In 2013, I thought I was healed enough to actually spend New Year’s with a date. Again, I pulled out a lovely dress, rented a hotel suite and partied the night away with a date who I got rid of shortly after Valentine’s Day. Once again, the way I celebrated didn’t line up with my reality, it was me doing what I thought I was “supposed” to be doing to prove to myself I was ok.
2014, I finally got it right. I wasn’t thinking about how to distract myself from the disaster of 2011, I embraced being with family and partied into the night with some of my favorite cousins at a simple house party. I had a ball. It wasn’t contrived. I was hugging and kissing people I truly loved at midnight and it was a great thing to share and celebrate.
I think the main reason why I don’t want to go anywhere or I don’t mind being alone this year is because how I feel is honest. And I like how that feels. This year it ain’t about nobody else, it’s about me being honest about my feelings, and that in itself is a gift. Knowing who you are and what you need and learning how to articulate that so others can love you how you need to be loved, there’s something to that.

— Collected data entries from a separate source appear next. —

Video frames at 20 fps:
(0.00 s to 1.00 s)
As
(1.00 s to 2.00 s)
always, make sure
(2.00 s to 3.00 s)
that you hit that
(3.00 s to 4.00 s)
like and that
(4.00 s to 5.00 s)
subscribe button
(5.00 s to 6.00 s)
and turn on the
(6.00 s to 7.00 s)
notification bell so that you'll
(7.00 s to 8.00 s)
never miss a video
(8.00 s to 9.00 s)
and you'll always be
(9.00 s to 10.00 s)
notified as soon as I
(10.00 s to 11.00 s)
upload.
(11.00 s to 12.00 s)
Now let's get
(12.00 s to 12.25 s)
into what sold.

I’m truly not trying to be non-social on one of the MOST social days of the entire year, yet for some reason THIS year, doing my own thing really appeals to me. I’m not afraid of my own company and celebrating low key and alone doesn’t make me pitiful or lonely, I just want to reflect in a more individualized kind of way.
I love friends and family and I love spending time with them. But in 2015 I want to be even more honest with the people in my life and particularly with myself. I want to tell people when they’ve hurt me or offended me without fear of their reaction. I want to not fear telling people I love the truth for fear they won’t like me anymore. I want to not fear that once a man sees the real me, the sometimes confident, sometimes self-conscious, cluttered house with books and clothes everywhere, not always put together me, he’ll lose interest.
So I want to be at home, alone this year. I don’t want anyone to judge me for it, but even if they do, I want to not even care, because that’s what will make me happy.
I want to make a delicious meal, drink a great wine and watch documentaries tonight in one of my favorite pairs of yoga pants. I want to dance to Beyonce’s 711 and give God thanks for this beautiful little life of mine and ask him for strength to get through the tough times, but the smarts to recognize the good in everything and take moments to slow down and just appreciate things and beauty and really hear music or taste food or just let my body move or let myself love and be loved if that’s what’s in the plan this year. To get better at ignoring doubt and trusting who I am and more importantly who God is. I want to pray for the peace and happiness and health of my friends and family and hope they feel loved wherever they are when the clock strikes midnight and that the feeling stays with them all year long, and they are reminded of it, when times get tough.
However you celebrate lifers, do it safely and in the company of those who love and appreciate you. Happy New Year!!!